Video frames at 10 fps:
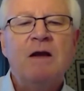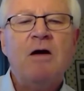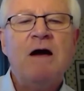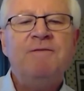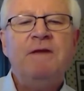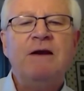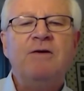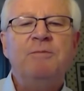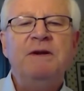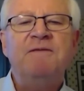conflict
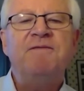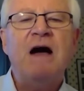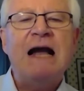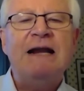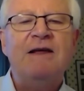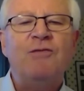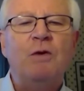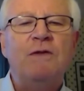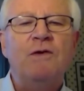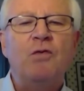could be defined as
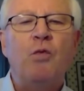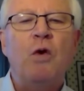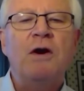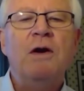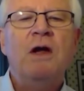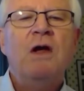when there's one or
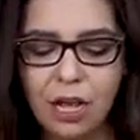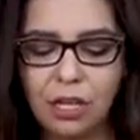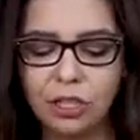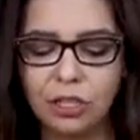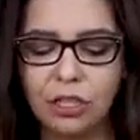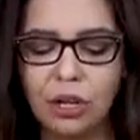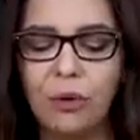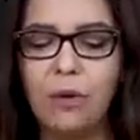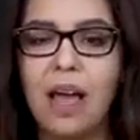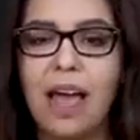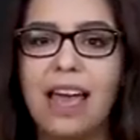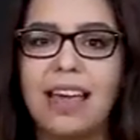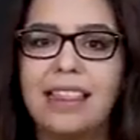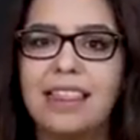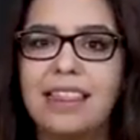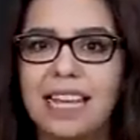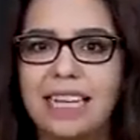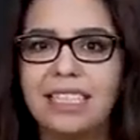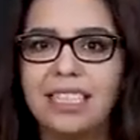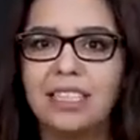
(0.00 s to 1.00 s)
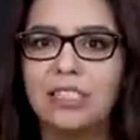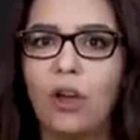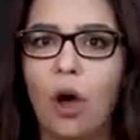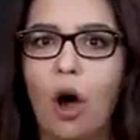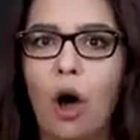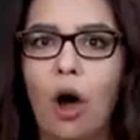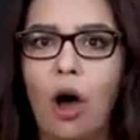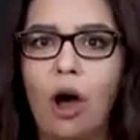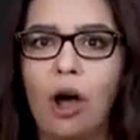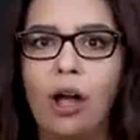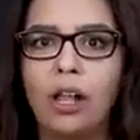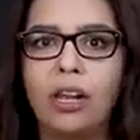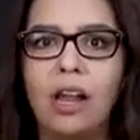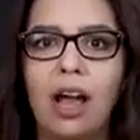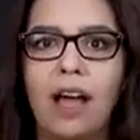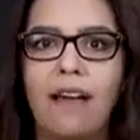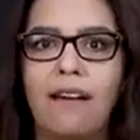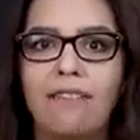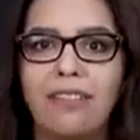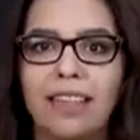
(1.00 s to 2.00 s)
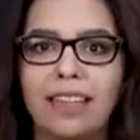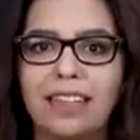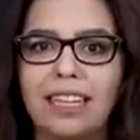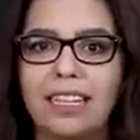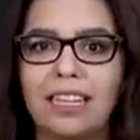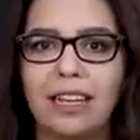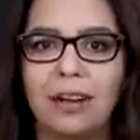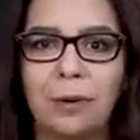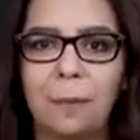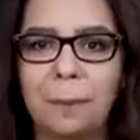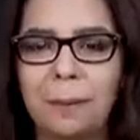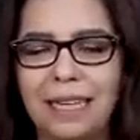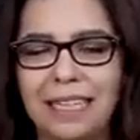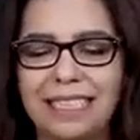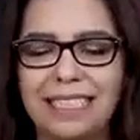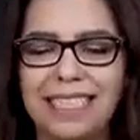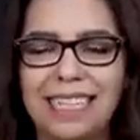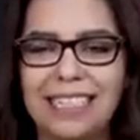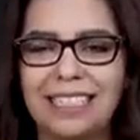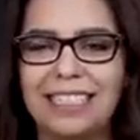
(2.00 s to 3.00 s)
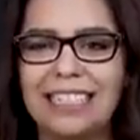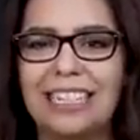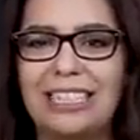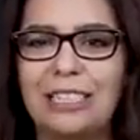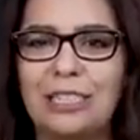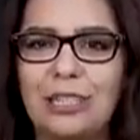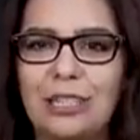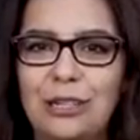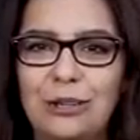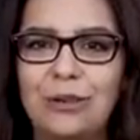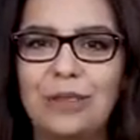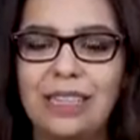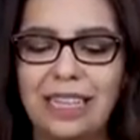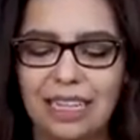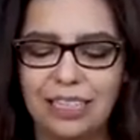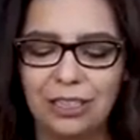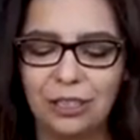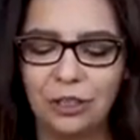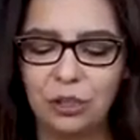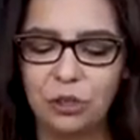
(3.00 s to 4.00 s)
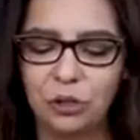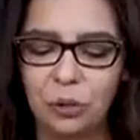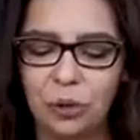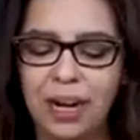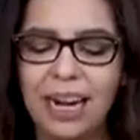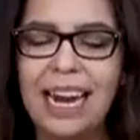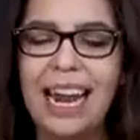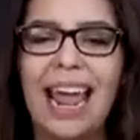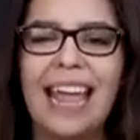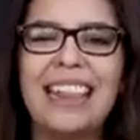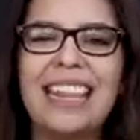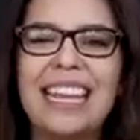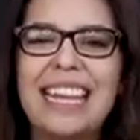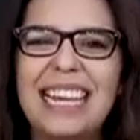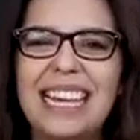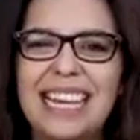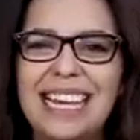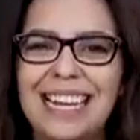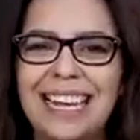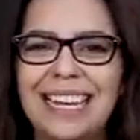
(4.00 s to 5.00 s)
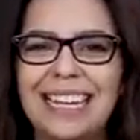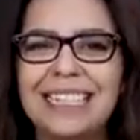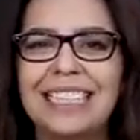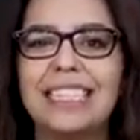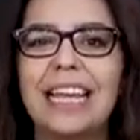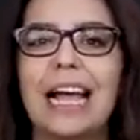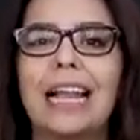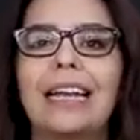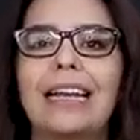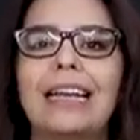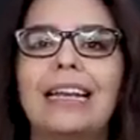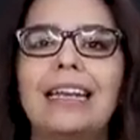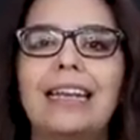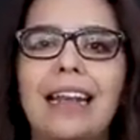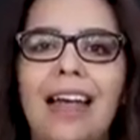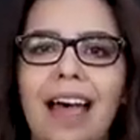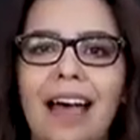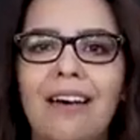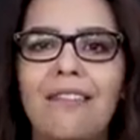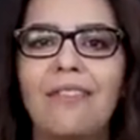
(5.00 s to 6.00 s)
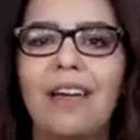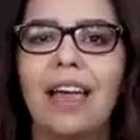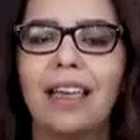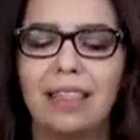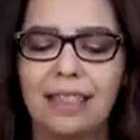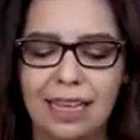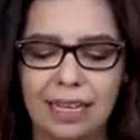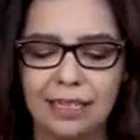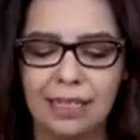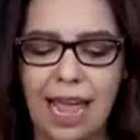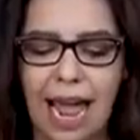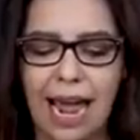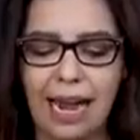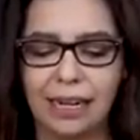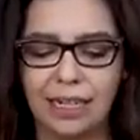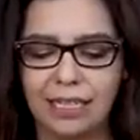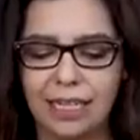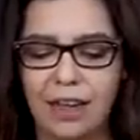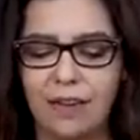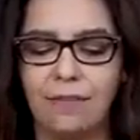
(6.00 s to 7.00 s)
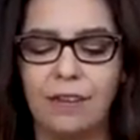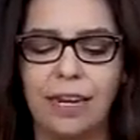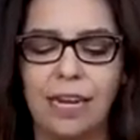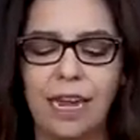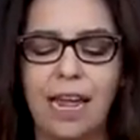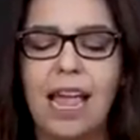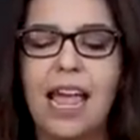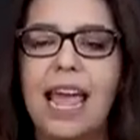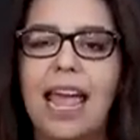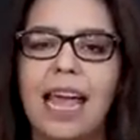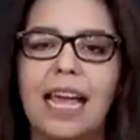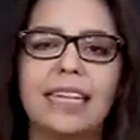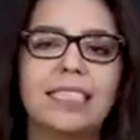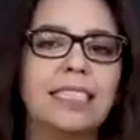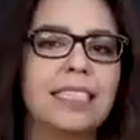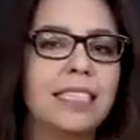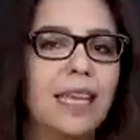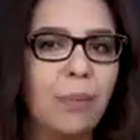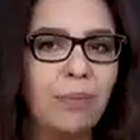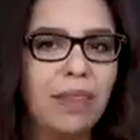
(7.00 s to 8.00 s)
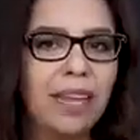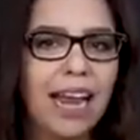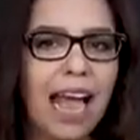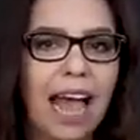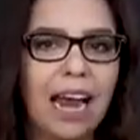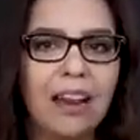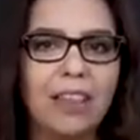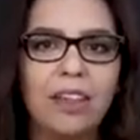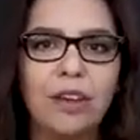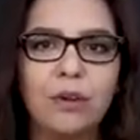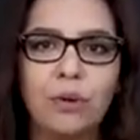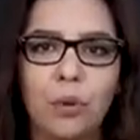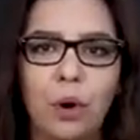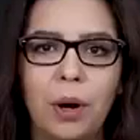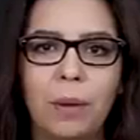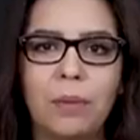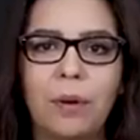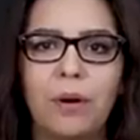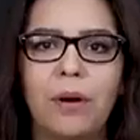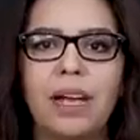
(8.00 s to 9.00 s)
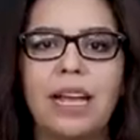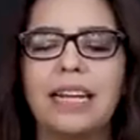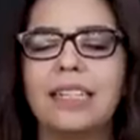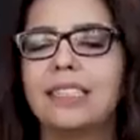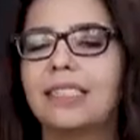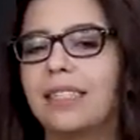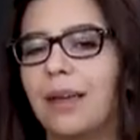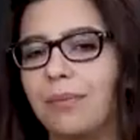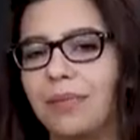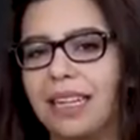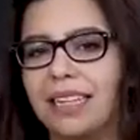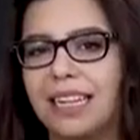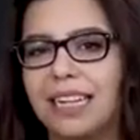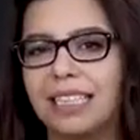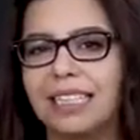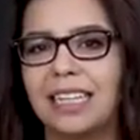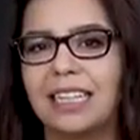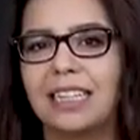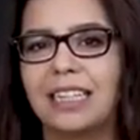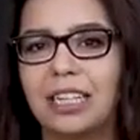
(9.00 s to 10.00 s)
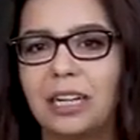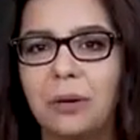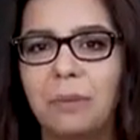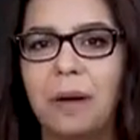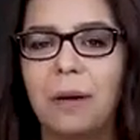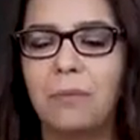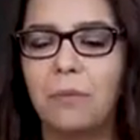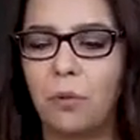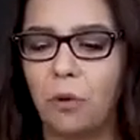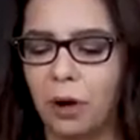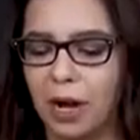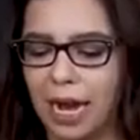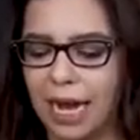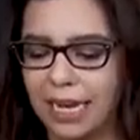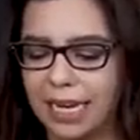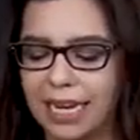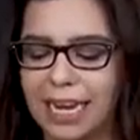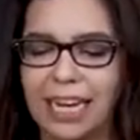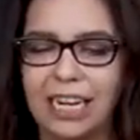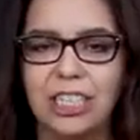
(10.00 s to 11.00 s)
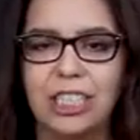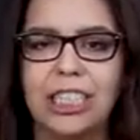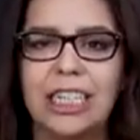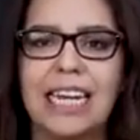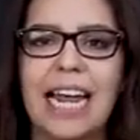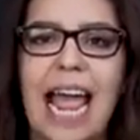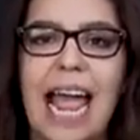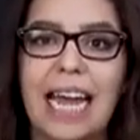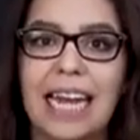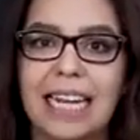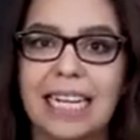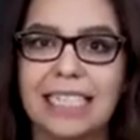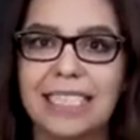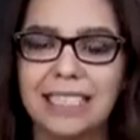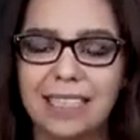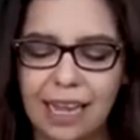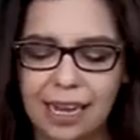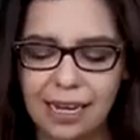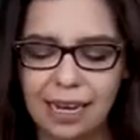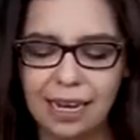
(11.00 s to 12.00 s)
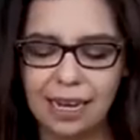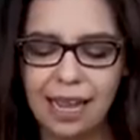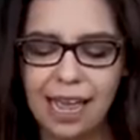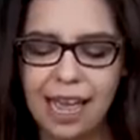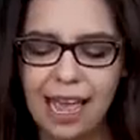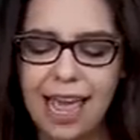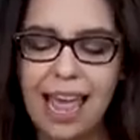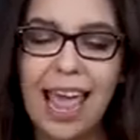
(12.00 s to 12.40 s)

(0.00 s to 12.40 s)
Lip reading: So this is all of the little pieces to this story, and the kids love this activity. It's something out of the normal. It's something that's a little bit more engaging and exciting.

_ _ _ _ _

#### [Aim of the exercise]
Go through the listing and restate each line word for word, leaving out the pictures.

#### [Task result]
Video frames at 10 fps:
conflict
could be defined as
when there's one or
(0.00 s to 1.00 s)
(1.00 s to 2.00 s)
(2.00 s to 3.00 s)
(3.00 s to 4.00 s)
(4.00 s to 5.00 s)
(5.00 s to 6.00 s)
(6.00 s to 7.00 s)
(7.00 s to 8.00 s)
(8.00 s to 9.00 s)
(9.00 s to 10.00 s)
(10.00 s to 11.00 s)
(11.00 s to 12.00 s)
(12.00 s to 12.40 s)

(0.00 s to 12.40 s)
Lip reading: So this is all of the little pieces to this story, and the kids love this activity. It's something out of the normal. It's something that's a little bit more engaging and exciting.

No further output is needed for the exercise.